### ASSIGNED TASK:
Copy the data that follows, character for character, minus the pictures.
--- DATA LISTING Enclosed Below ---
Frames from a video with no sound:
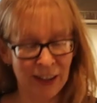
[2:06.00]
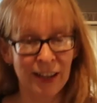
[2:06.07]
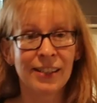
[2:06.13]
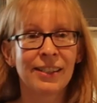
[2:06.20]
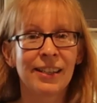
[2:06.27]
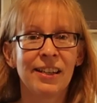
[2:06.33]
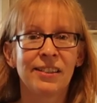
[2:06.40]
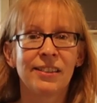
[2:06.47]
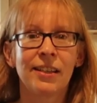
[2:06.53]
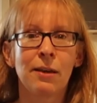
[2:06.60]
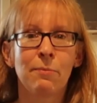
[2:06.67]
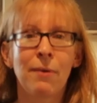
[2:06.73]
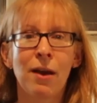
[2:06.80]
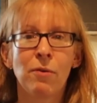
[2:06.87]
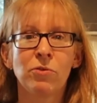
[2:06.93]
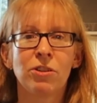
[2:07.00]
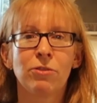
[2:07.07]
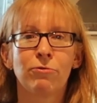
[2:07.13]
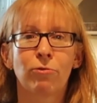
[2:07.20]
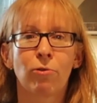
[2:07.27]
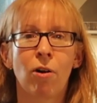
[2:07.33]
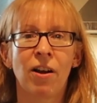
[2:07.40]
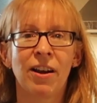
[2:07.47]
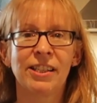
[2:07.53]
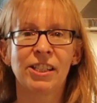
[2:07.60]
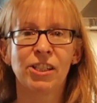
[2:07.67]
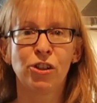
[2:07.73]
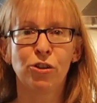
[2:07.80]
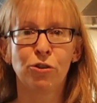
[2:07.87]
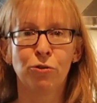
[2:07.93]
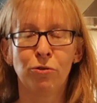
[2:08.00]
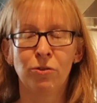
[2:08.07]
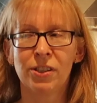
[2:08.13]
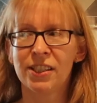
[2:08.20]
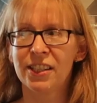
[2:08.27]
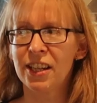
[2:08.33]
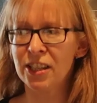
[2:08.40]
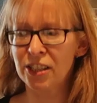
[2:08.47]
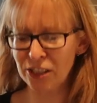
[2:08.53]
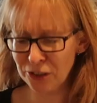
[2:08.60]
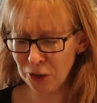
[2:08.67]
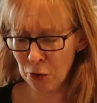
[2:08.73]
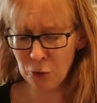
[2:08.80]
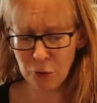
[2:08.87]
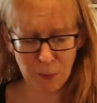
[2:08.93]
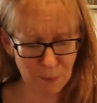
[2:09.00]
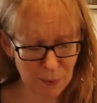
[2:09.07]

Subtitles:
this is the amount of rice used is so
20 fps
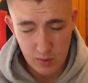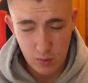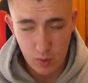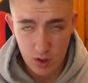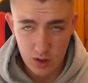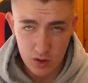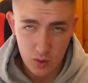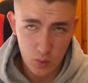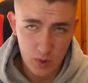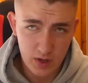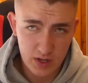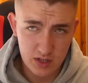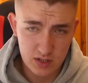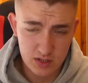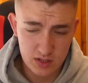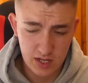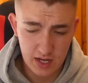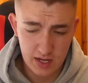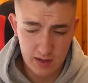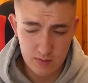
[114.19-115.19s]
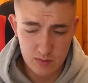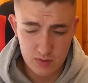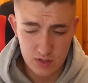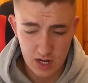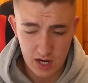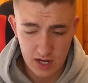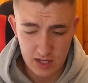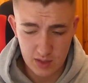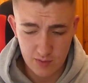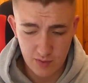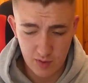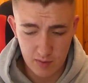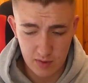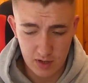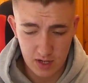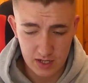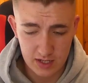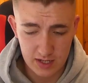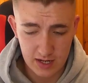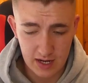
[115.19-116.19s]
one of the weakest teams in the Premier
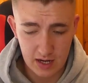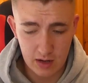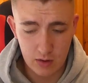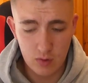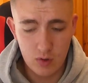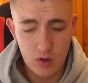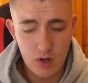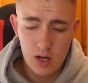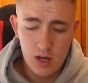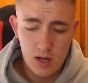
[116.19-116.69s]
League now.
--- End of Enclosed DATA LISTING ---
### THE ANSWER:
Frames from a video with no sound:
[2:06.00]
[2:06.07]
[2:06.13]
[2:06.20]
[2:06.27]
[2:06.33]
[2:06.40]
[2:06.47]
[2:06.53]
[2:06.60]
[2:06.67]
[2:06.73]
[2:06.80]
[2:06.87]
[2:06.93]
[2:07.00]
[2:07.07]
[2:07.13]
[2:07.20]
[2:07.27]
[2:07.33]
[2:07.40]
[2:07.47]
[2:07.53]
[2:07.60]
[2:07.67]
[2:07.73]
[2:07.80]
[2:07.87]
[2:07.93]
[2:08.00]
[2:08.07]
[2:08.13]
[2:08.20]
[2:08.27]
[2:08.33]
[2:08.40]
[2:08.47]
[2:08.53]
[2:08.60]
[2:08.67]
[2:08.73]
[2:08.80]
[2:08.87]
[2:08.93]
[2:09.00]
[2:09.07]

Subtitles:
this is the amount of rice used is so
20 fps
[114.19-115.19s]
[115.19-116.19s]
one of the weakest teams in the Premier
[116.19-116.69s]
League now.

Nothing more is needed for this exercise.